On the way to another destination, I found some curious behavior with average correlations.
Daily log returns from almost all of the constituents of the S&P 500 for years 2006 through 2011.
Figure 1 shows the actual mean correlation among stocks for the set of years and the mean correlation with default settings for the Ledoit-Wolf and statistical factor model functions in the BurStFin R package.
The Ledoit-Wolf estimate has a substantially smaller average correlation in the latter years, when correlation is high.
The values for the variance estimates are not precisely comparable to the sample values because the estimates are given time weights that emphasize the end of the year.
But it seems that it is another argument that is causing the discrepancy. The default behavior of the Ledoit-Wolf estimator is to adjust the eigenvalues so that they are at least 0.001 times the largest eigenvalue. Figure 2 includes the mean correlation when that adjustment is not done — the bias disappears.
Figure 2: Mean correlations within years: sample correlation (gold), default Ledoit-Wolf (blue), unadjusted Ledoit-Wolf (green). The reason for the adjustment is to make sure that the variance estimate is clearly positive definite.
Figure 3 shows the eigenvalues for the two Ledoit-Wolf estimates (with and without the eigenvalue adjustment) for year 2011. Figure 4 shows the eigenvalues for the statistical factor model, the unadjusted Ledoit-Wolf eigenvalues and an indication of the cut-off point for the Ledoit-Wolf adjustment.
Figures 5 and 6 are like Figures 3 and 4 except they are for 2006.
The value to use as a cut-off for eigenvalues in the Ledoit-Wolf estimate was just a blind guess. This makes it look like it wasn’t such a good guess.
How should we go about investigating what a better guess would be?
How might different uses of the estimate affect what the cut-off should be?

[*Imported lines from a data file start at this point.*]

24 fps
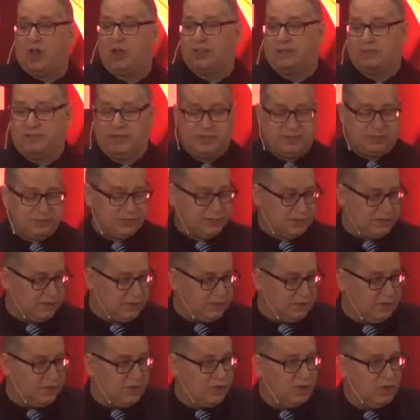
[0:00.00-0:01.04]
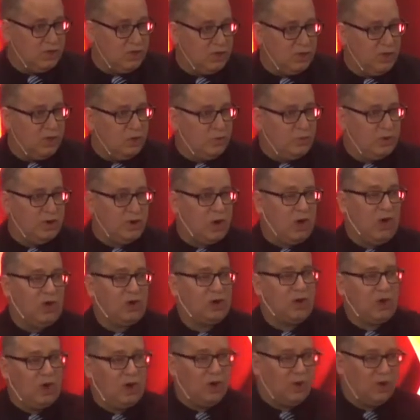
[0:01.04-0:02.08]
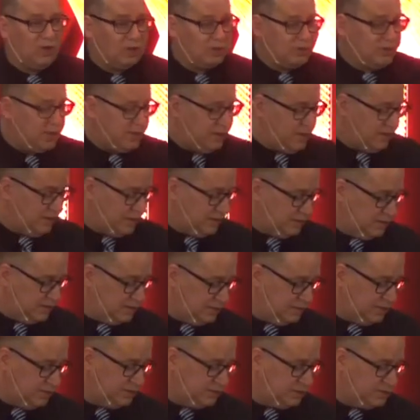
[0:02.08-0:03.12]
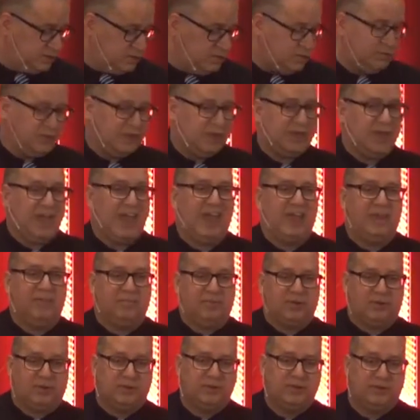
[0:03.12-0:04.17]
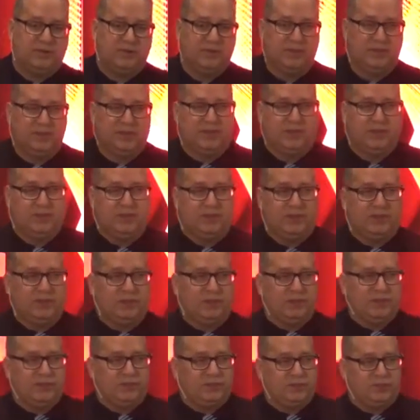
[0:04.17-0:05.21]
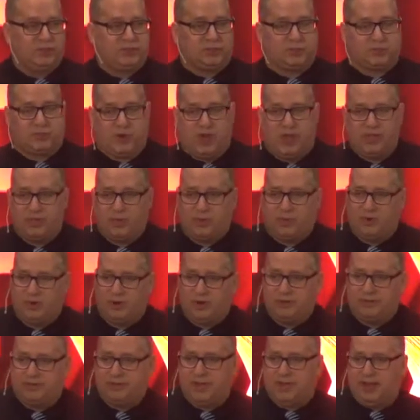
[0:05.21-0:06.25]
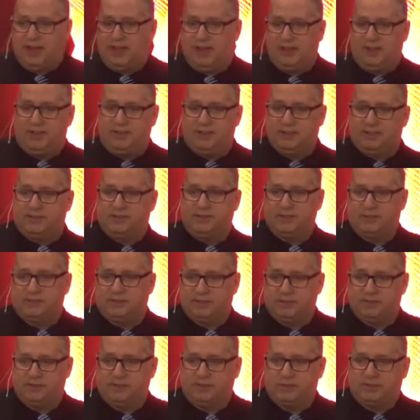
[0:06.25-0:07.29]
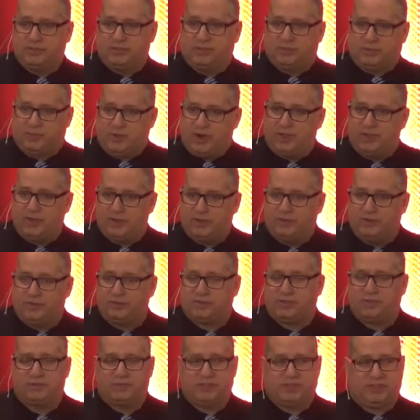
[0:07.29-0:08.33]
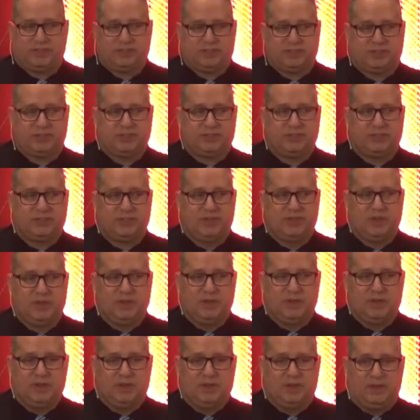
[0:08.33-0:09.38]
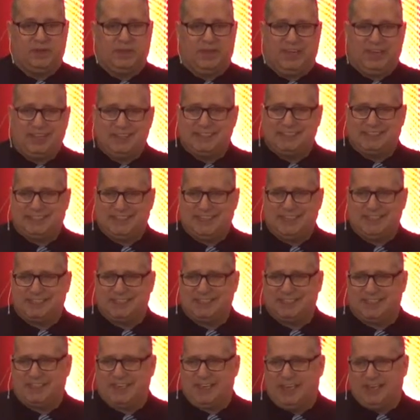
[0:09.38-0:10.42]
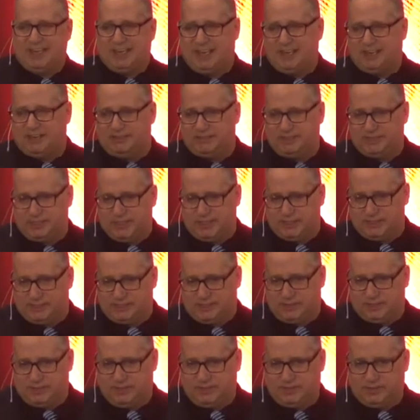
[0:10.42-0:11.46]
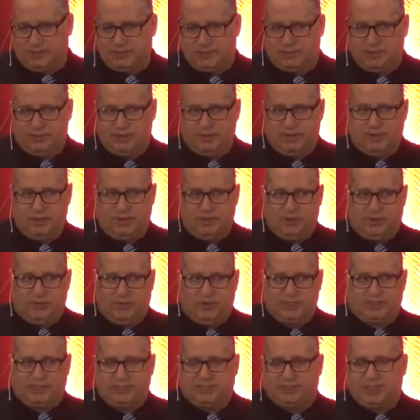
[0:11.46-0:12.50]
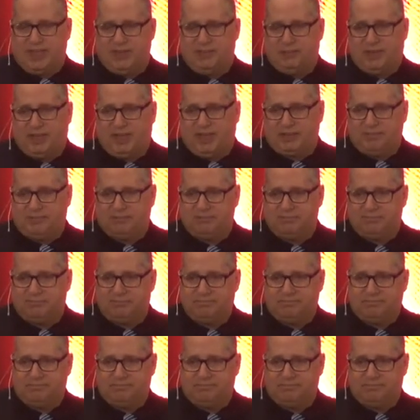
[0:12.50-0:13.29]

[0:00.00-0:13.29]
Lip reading: all of us. We're all called to be able to spread the word of God, to spread the news of Jesus in season and out of season. What does that mean?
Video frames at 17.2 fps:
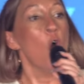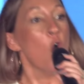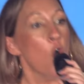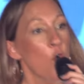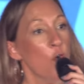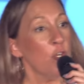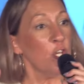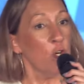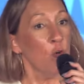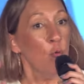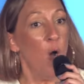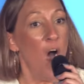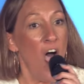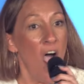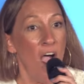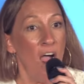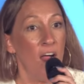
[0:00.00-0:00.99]
Who you
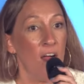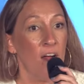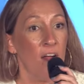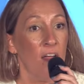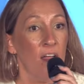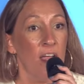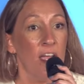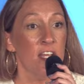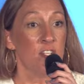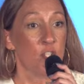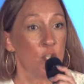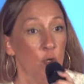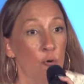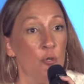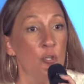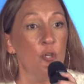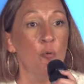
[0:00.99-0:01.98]
are is
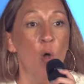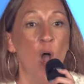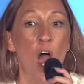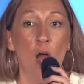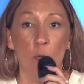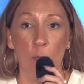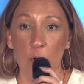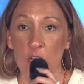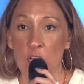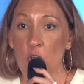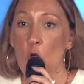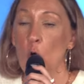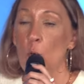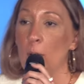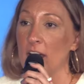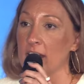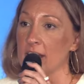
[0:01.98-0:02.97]
who you are when
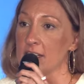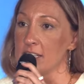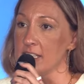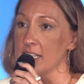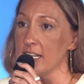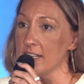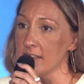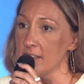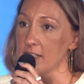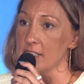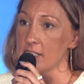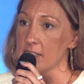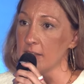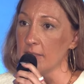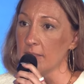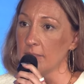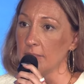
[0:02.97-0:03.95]
nobody
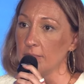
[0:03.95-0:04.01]
sees.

Figure 6 was produced with the following commands. First off, compute the relevant eigenvalues:
eigval.lwzvar06 <- eigen(sp5.lwzvar06)$values eigval.lwvar06 <- eigen(sp5.lwvar06)$values eigval.fmvar06 <- eigen(sp5.fmvar06)$values
Now do the plotting:
plot(eigval.lwzvar06, eigval.fmvar06, col="steelblue", cex=2, lwd=2, xlab="Ledoit-Wolf unaltered", ylab="Factor model", log="xy") abline(0,1, col="gold", lwd=2) abline(v=min(eigval.lwvar06), h=min(eigval.lwvar06), lwd=2, col="black")